◆ Input:
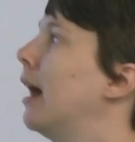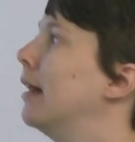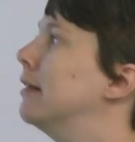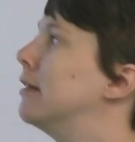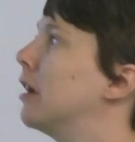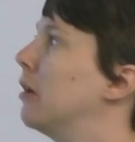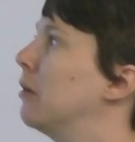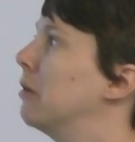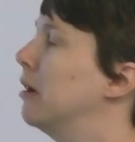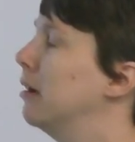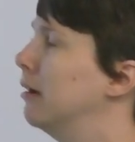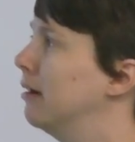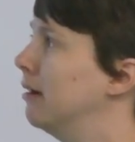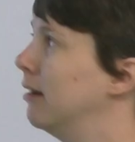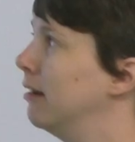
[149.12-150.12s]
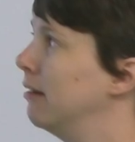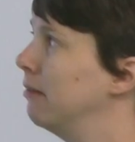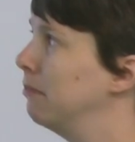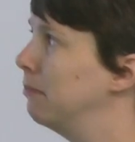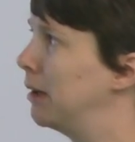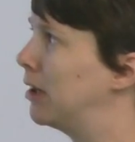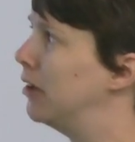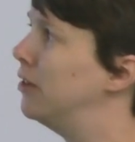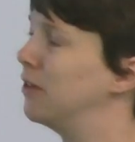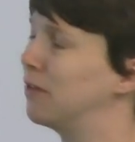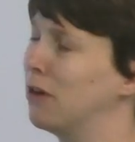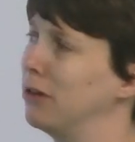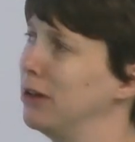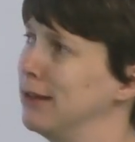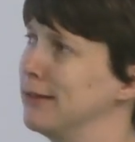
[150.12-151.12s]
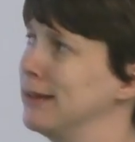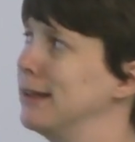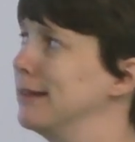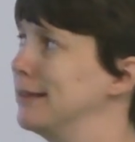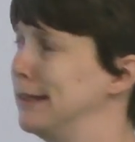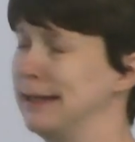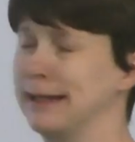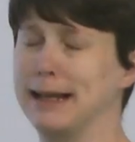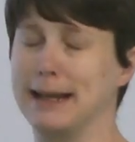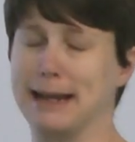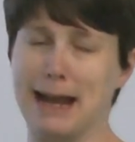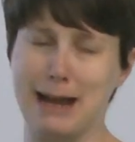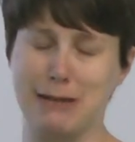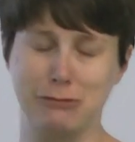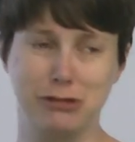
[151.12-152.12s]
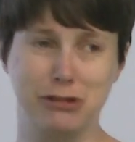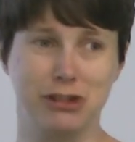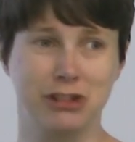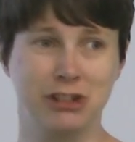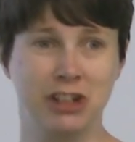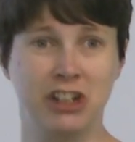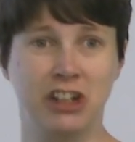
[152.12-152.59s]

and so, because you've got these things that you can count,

◆ Work order: Write out the data above exactly as it appears, but without any image.

◆ Reply to the task:
[149.12-150.12s]
[150.12-151.12s]
[151.12-152.12s]
[152.12-152.59s]

and so, because you've got these things that you can count,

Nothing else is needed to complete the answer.